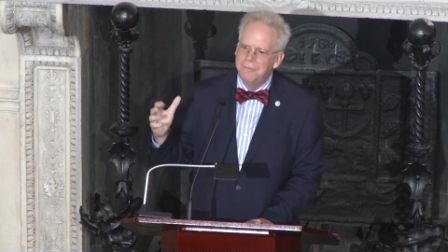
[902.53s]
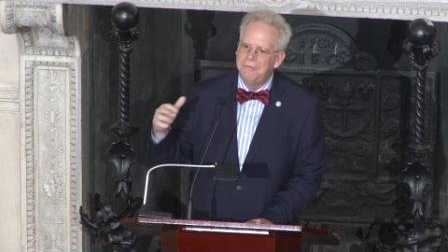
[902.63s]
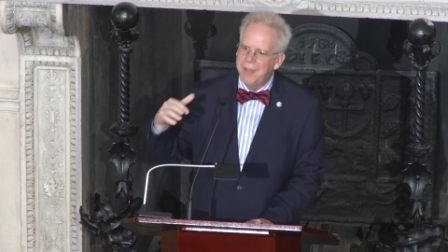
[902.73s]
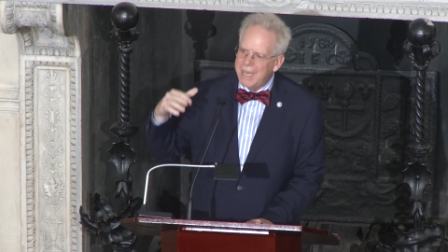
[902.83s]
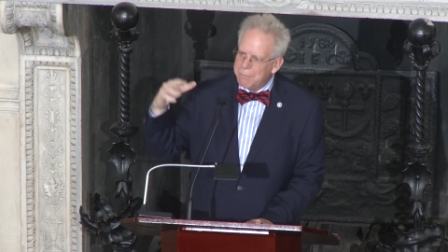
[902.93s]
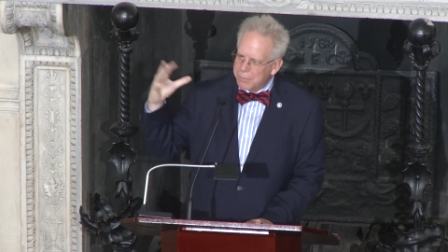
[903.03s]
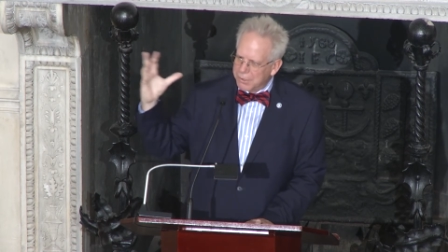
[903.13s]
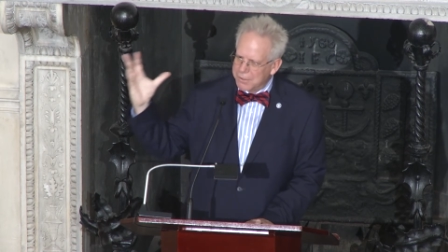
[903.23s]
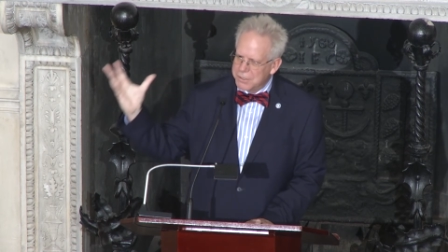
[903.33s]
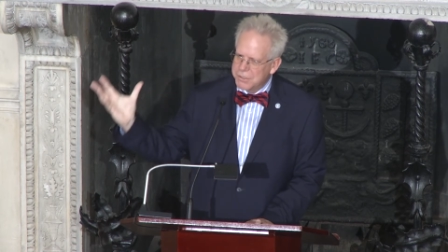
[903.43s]

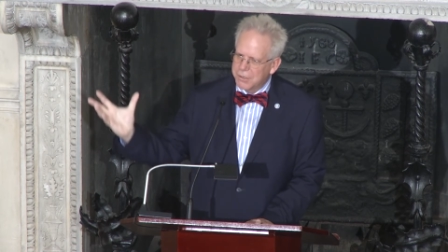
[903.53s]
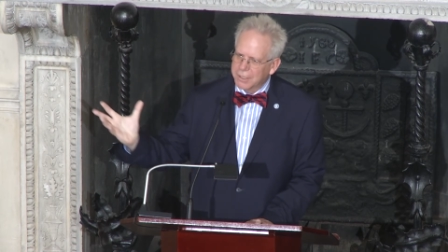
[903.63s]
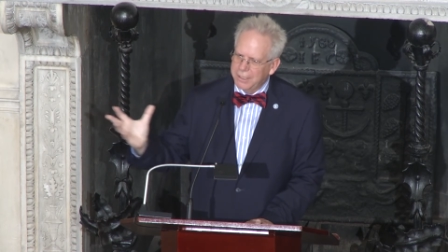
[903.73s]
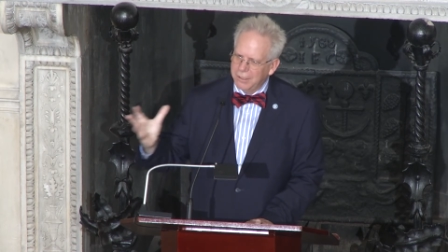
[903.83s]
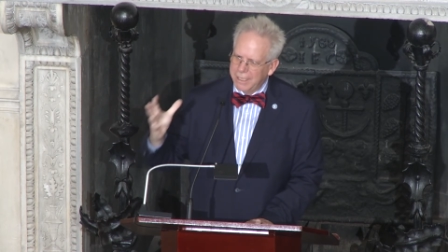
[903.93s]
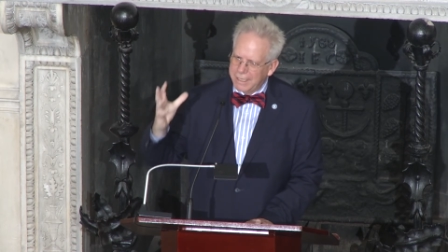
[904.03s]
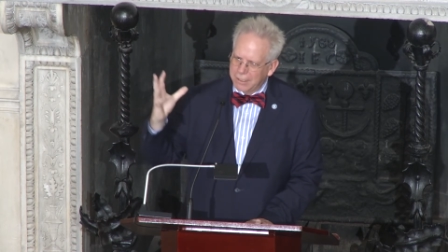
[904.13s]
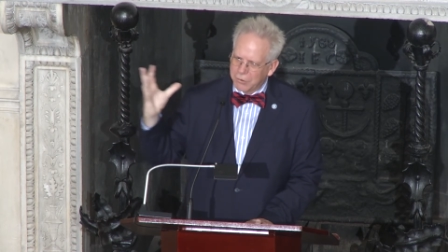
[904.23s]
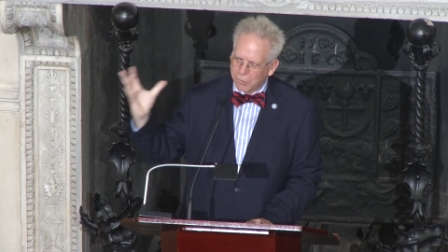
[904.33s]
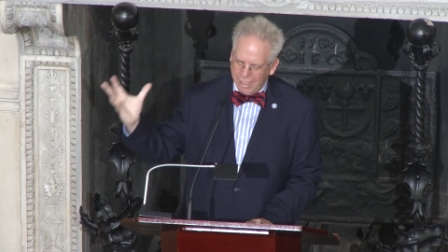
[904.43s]
vapors circulating
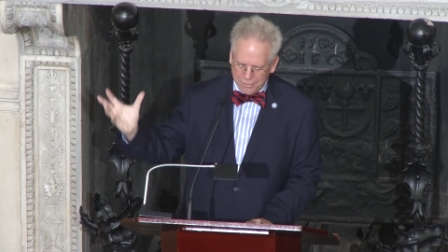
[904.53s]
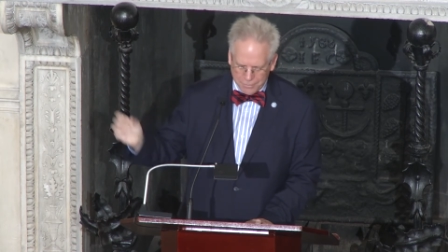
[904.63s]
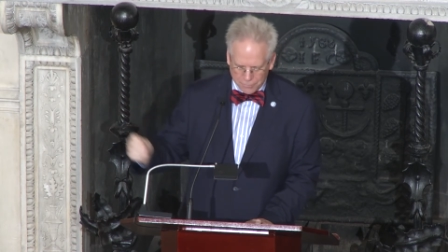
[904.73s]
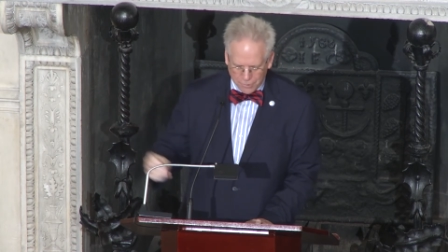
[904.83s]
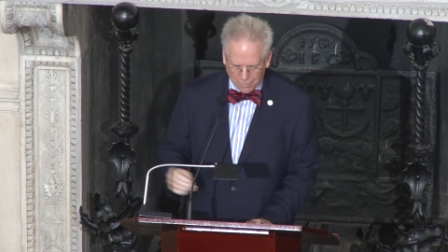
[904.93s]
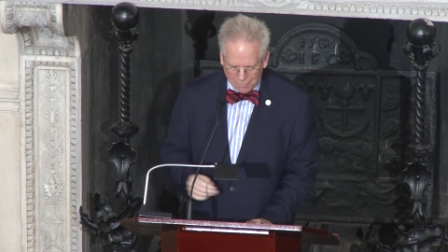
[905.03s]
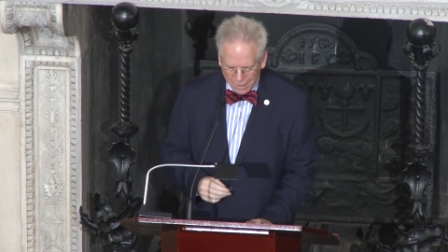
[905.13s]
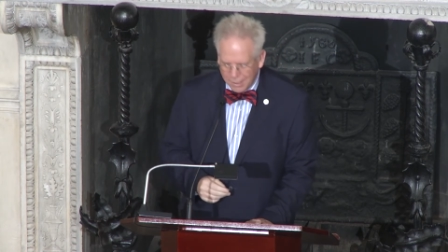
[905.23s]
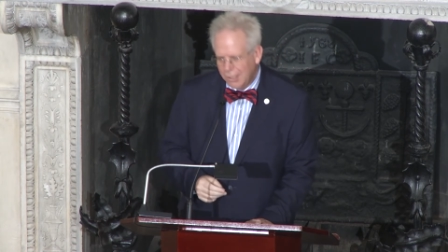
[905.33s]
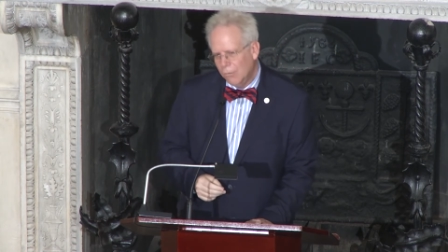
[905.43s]
throughout the room
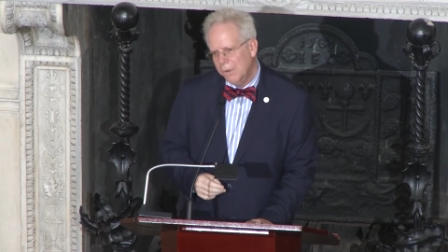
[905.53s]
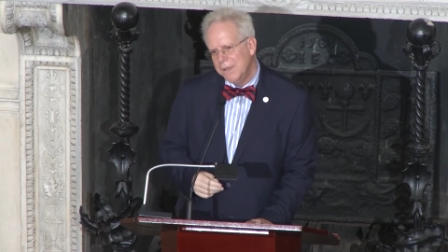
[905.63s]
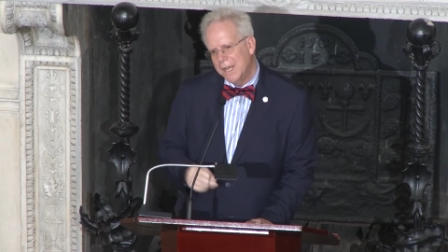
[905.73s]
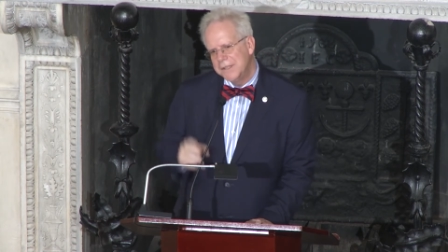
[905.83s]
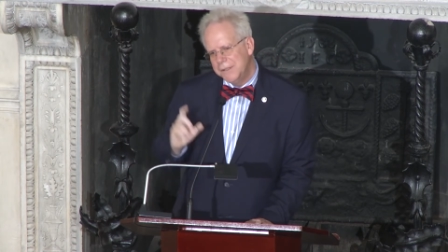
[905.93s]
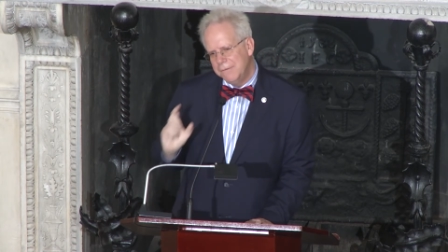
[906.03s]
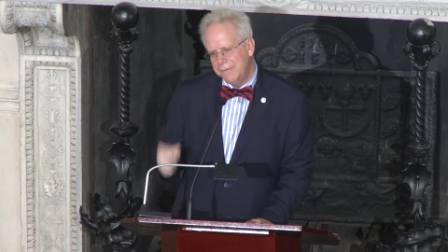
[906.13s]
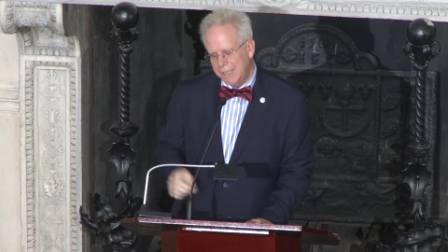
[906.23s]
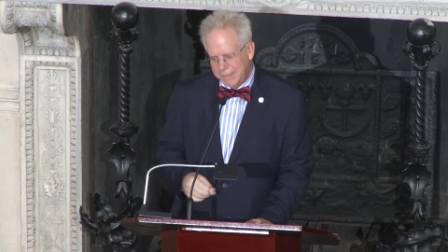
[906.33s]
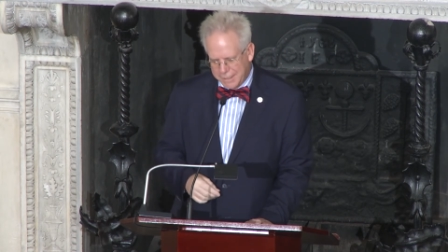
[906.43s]
would not
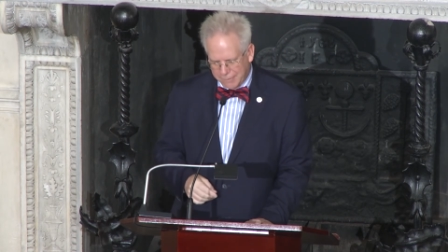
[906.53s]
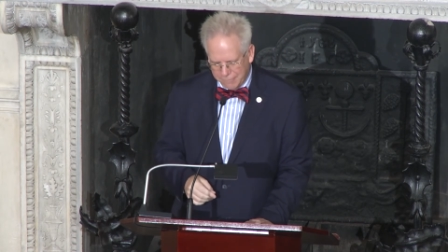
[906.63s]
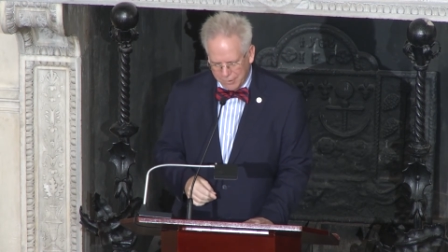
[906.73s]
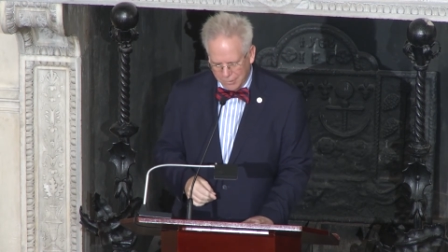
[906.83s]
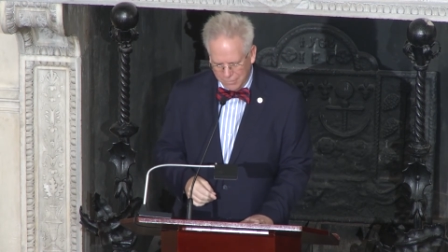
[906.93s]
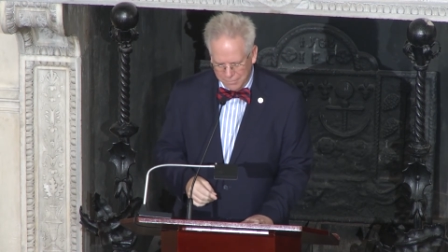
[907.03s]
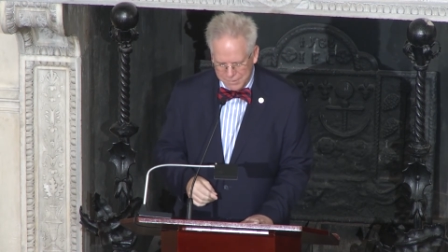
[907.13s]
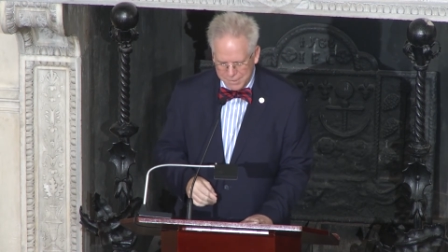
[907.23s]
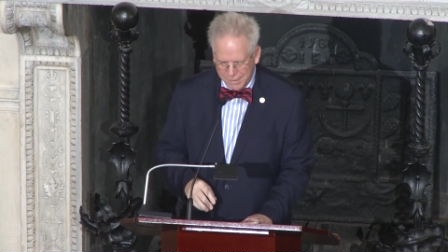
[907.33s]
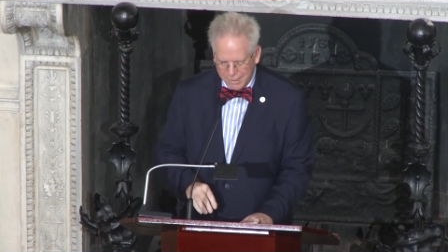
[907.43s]
defeat their
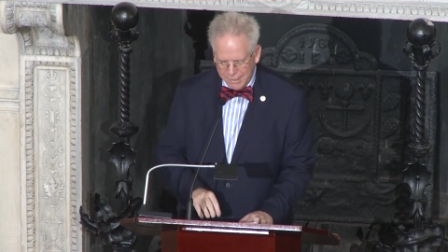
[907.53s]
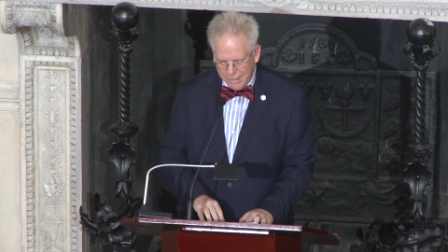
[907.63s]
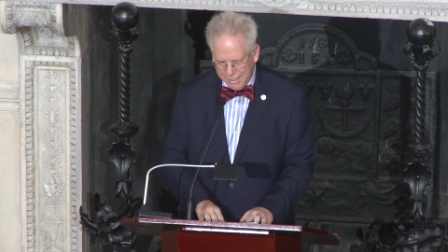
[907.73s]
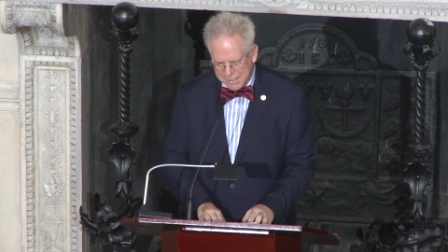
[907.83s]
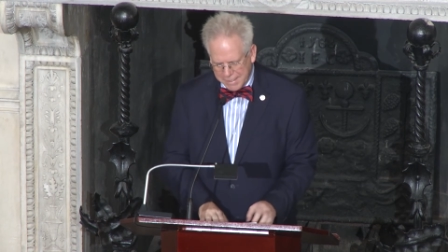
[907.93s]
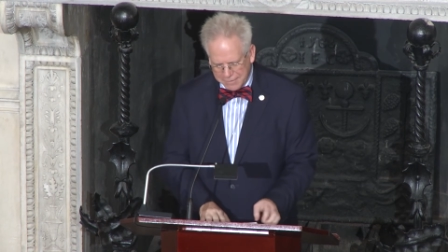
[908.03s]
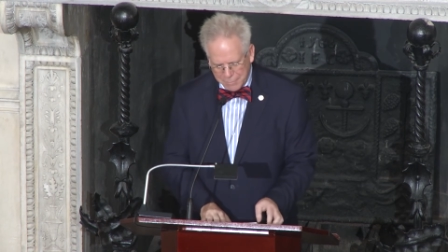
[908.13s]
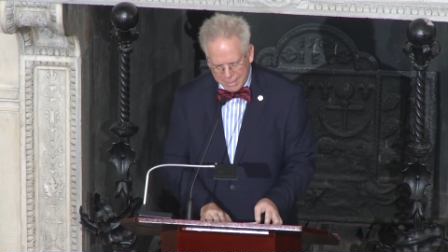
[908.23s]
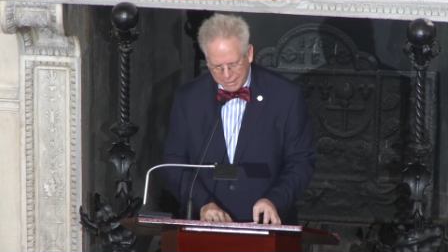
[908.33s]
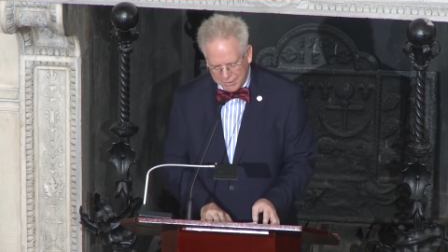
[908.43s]
foes. Instead of
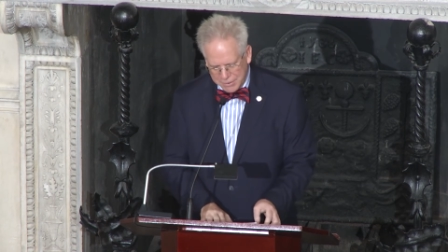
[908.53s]
making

|---|

- Assignment: Please write out every entry exactly, but skip the pictures.

- Output for this task:
[902.53s]
[902.63s]
[902.73s]
[902.83s]
[902.93s]
[903.03s]
[903.13s]
[903.23s]
[903.33s]
[903.43s]

[903.53s]
[903.63s]
[903.73s]
[903.83s]
[903.93s]
[904.03s]
[904.13s]
[904.23s]
[904.33s]
[904.43s]
vapors circulating
[904.53s]
[904.63s]
[904.73s]
[904.83s]
[904.93s]
[905.03s]
[905.13s]
[905.23s]
[905.33s]
[905.43s]
throughout the room
[905.53s]
[905.63s]
[905.73s]
[905.83s]
[905.93s]
[906.03s]
[906.13s]
[906.23s]
[906.33s]
[906.43s]
would not
[906.53s]
[906.63s]
[906.73s]
[906.83s]
[906.93s]
[907.03s]
[907.13s]
[907.23s]
[907.33s]
[907.43s]
defeat their
[907.53s]
[907.63s]
[907.73s]
[907.83s]
[907.93s]
[908.03s]
[908.13s]
[908.23s]
[908.33s]
[908.43s]
foes. Instead of
[908.53s]
making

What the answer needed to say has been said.